◆ **Exercise goal**: From the first line to the last, retype the records exactly without their images.

◆ **Stored data entries**:
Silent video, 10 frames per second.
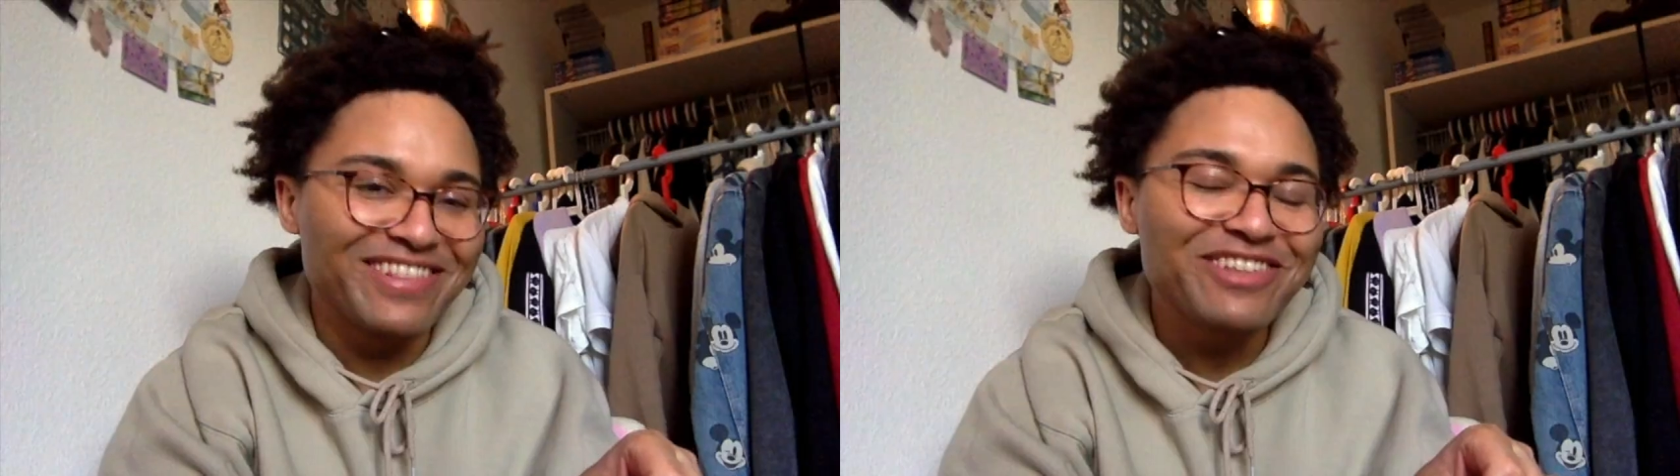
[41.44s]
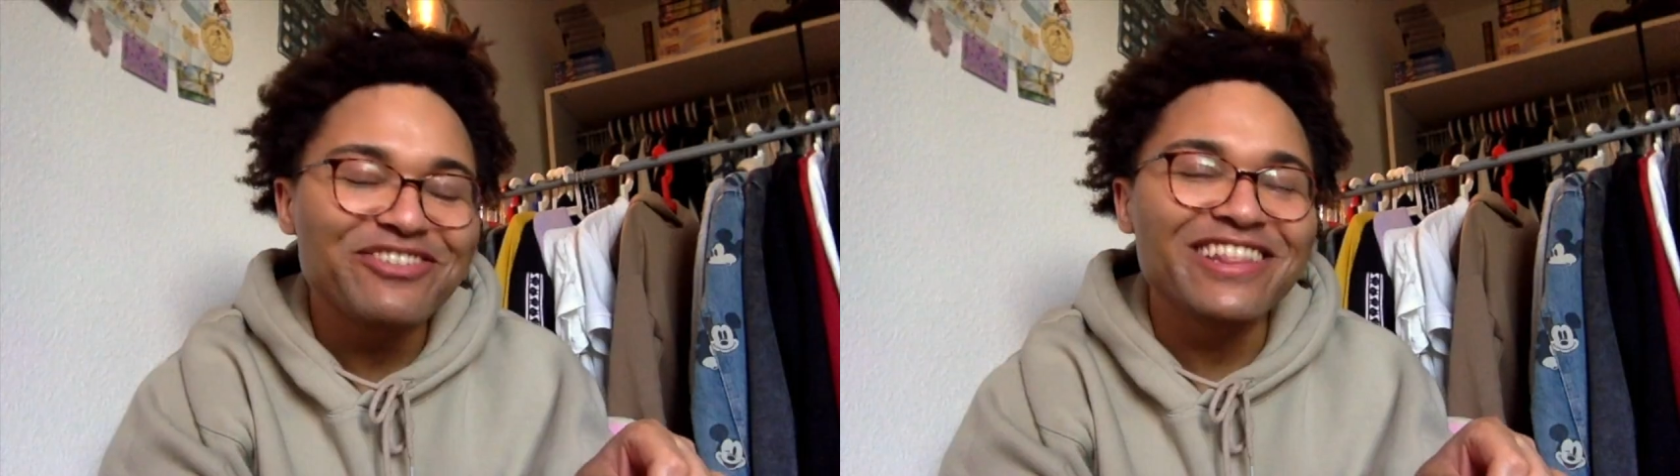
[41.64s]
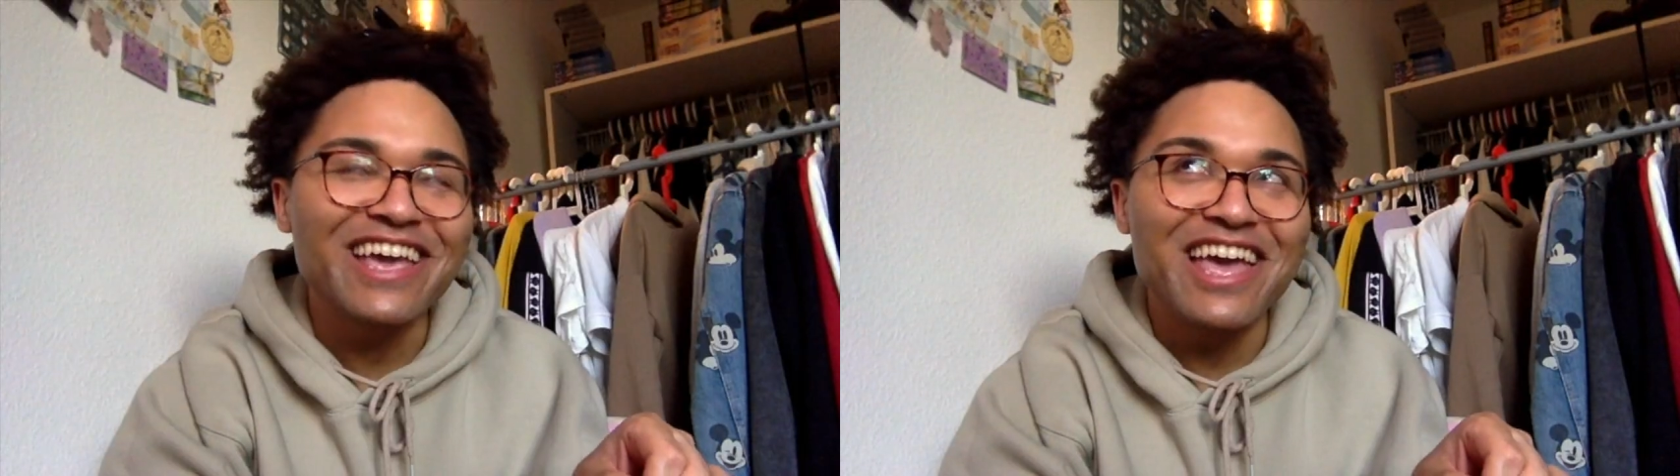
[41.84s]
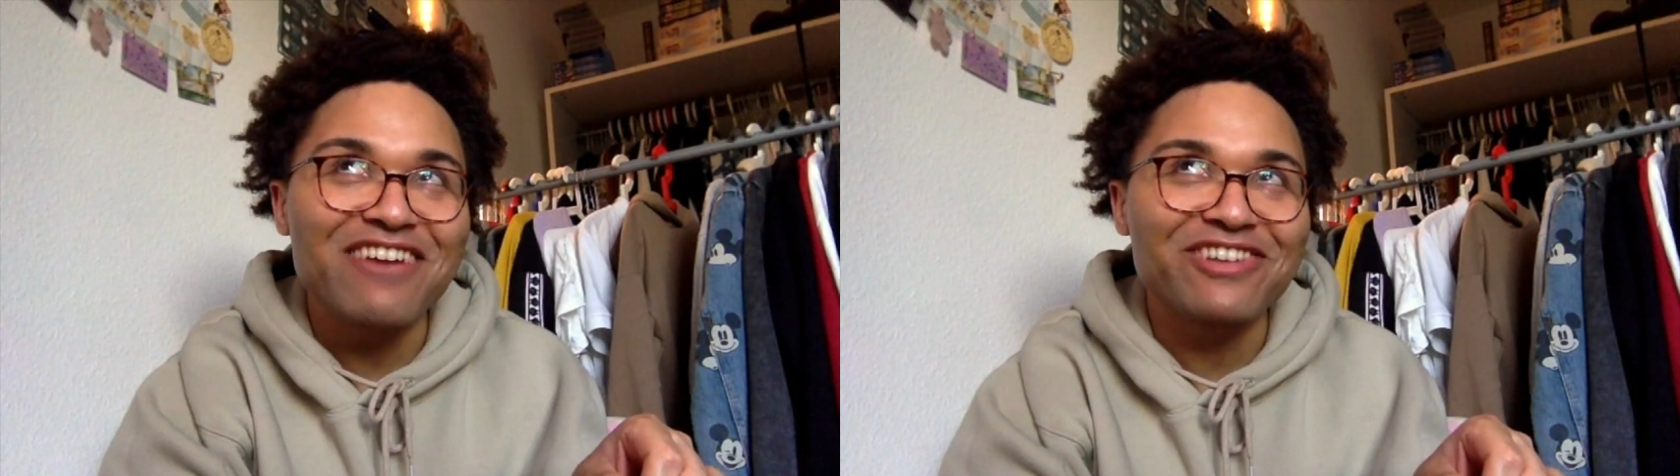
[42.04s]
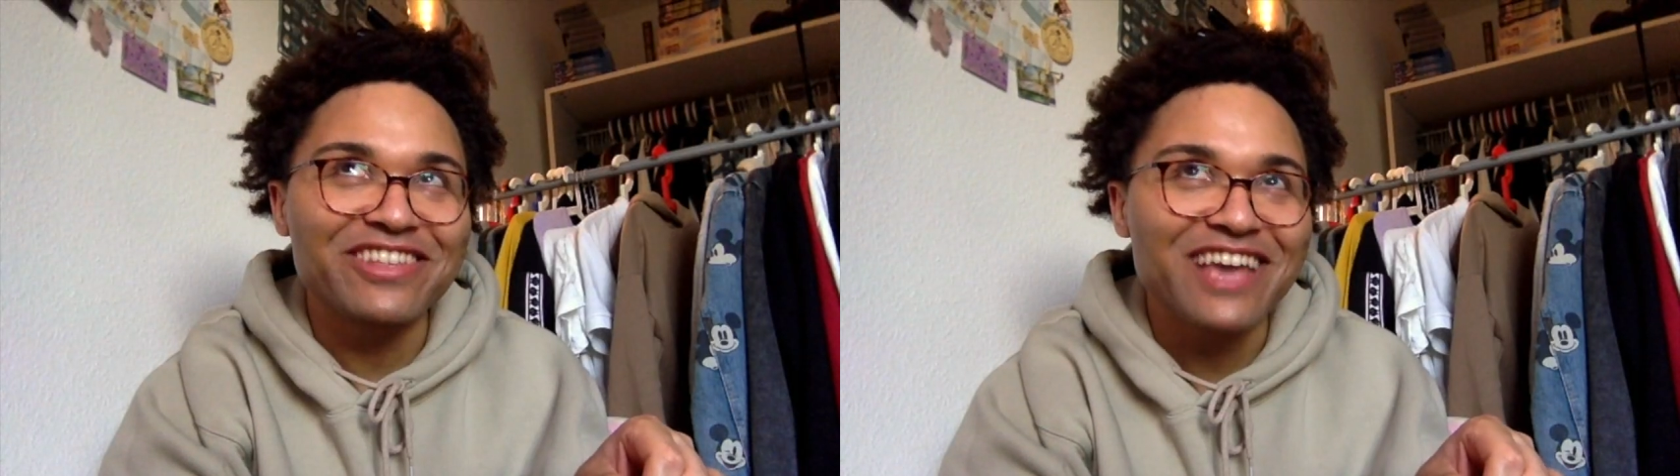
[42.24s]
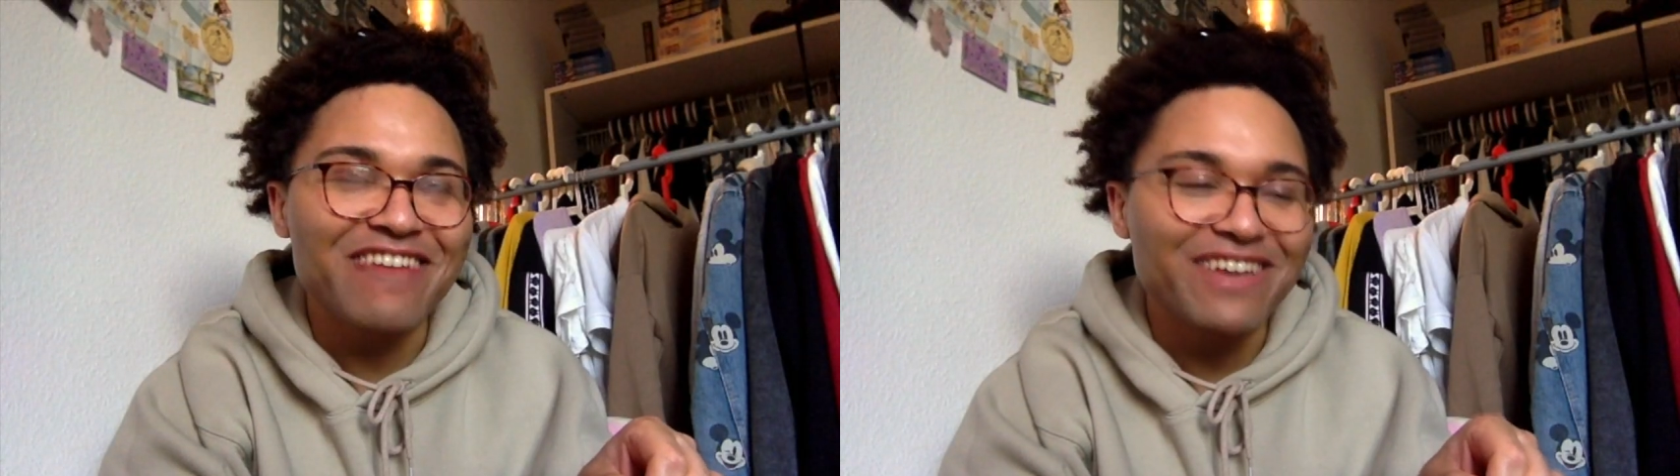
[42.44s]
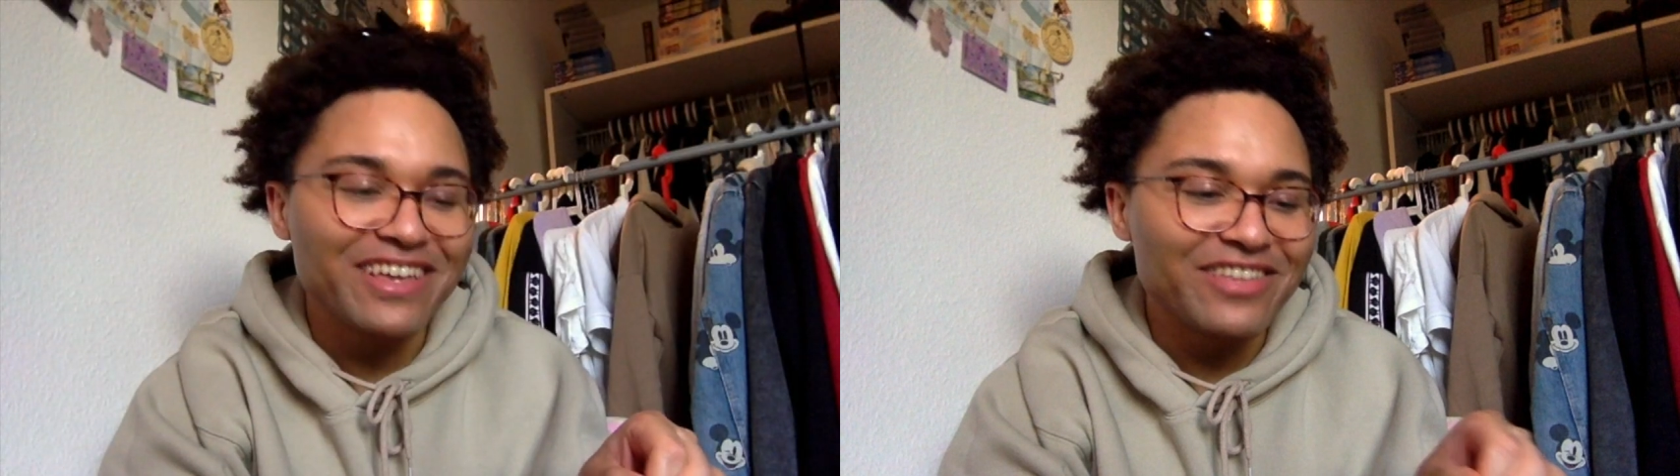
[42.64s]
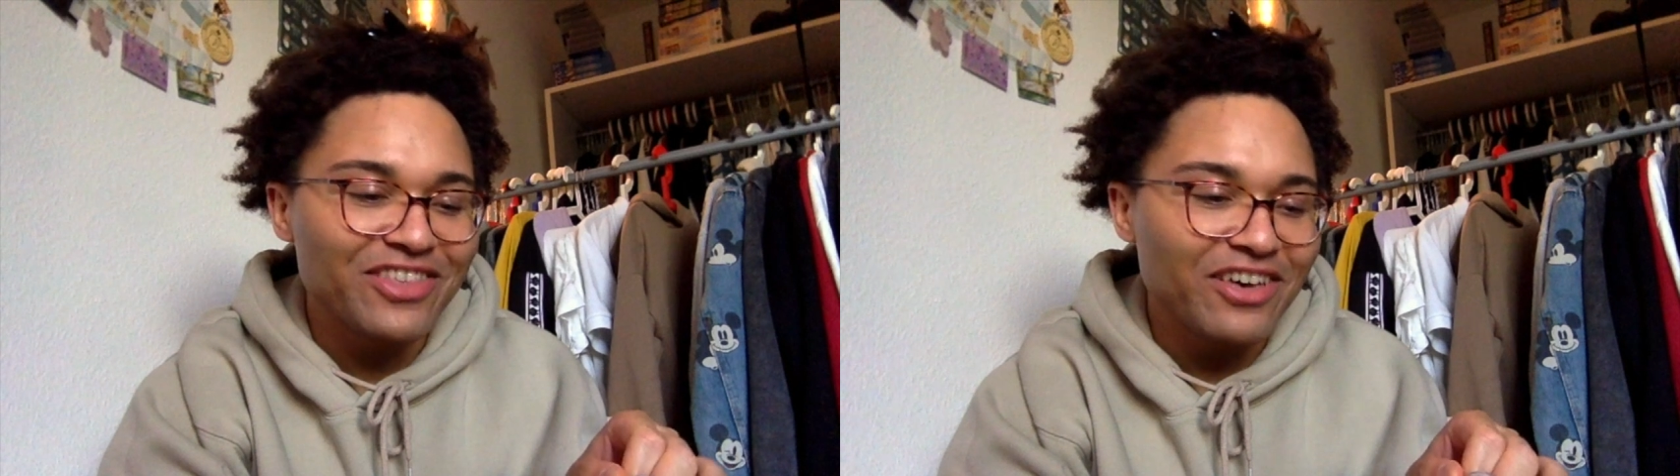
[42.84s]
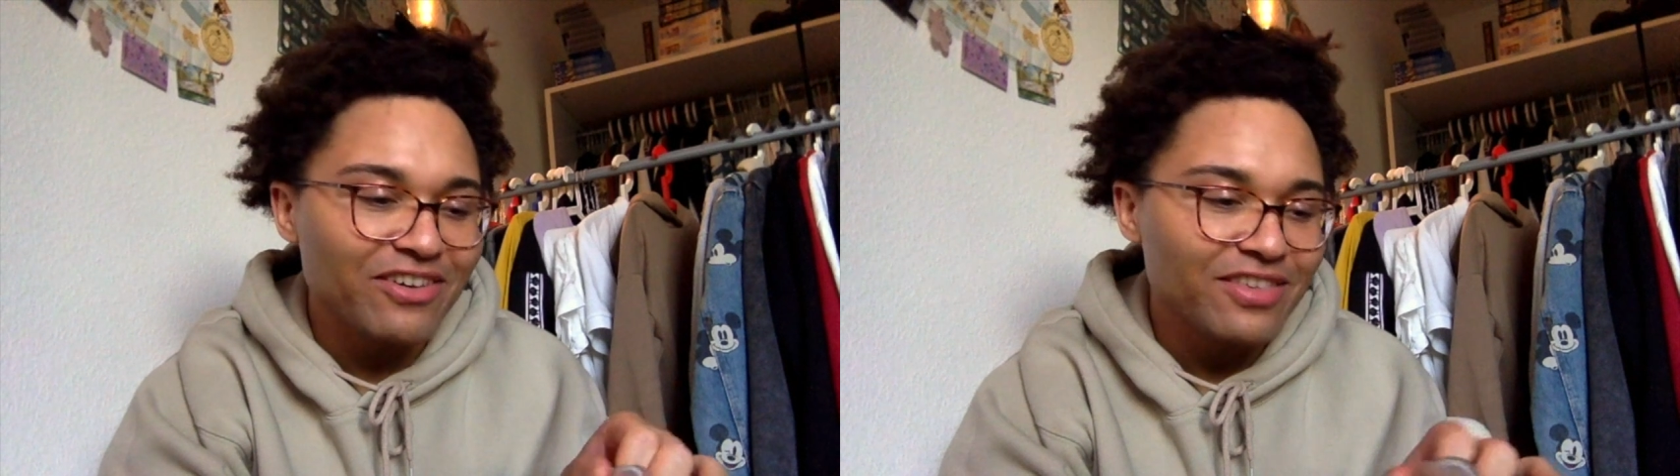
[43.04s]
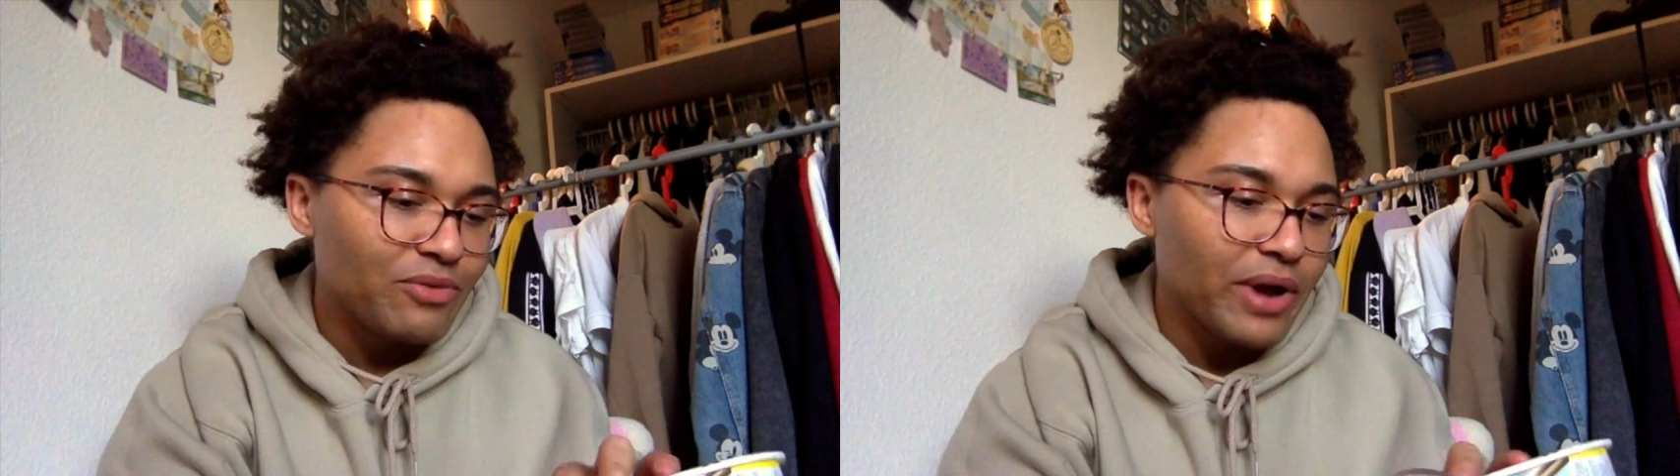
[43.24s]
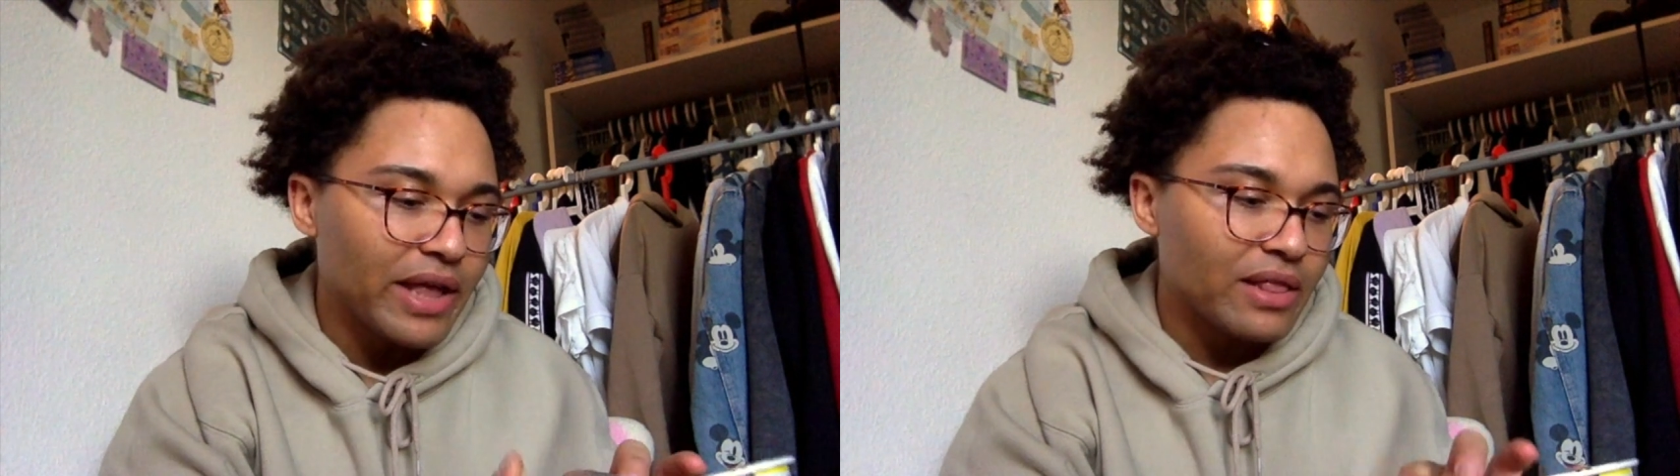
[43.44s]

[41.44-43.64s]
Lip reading: literally every time I eat those. Wait,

◆ **Exercise answer**:
Silent video, 10 frames per second.
[41.44s]
[41.64s]
[41.84s]
[42.04s]
[42.24s]
[42.44s]
[42.64s]
[42.84s]
[43.04s]
[43.24s]
[43.44s]

[41.44-43.64s]
Lip reading: literally every time I eat those. Wait,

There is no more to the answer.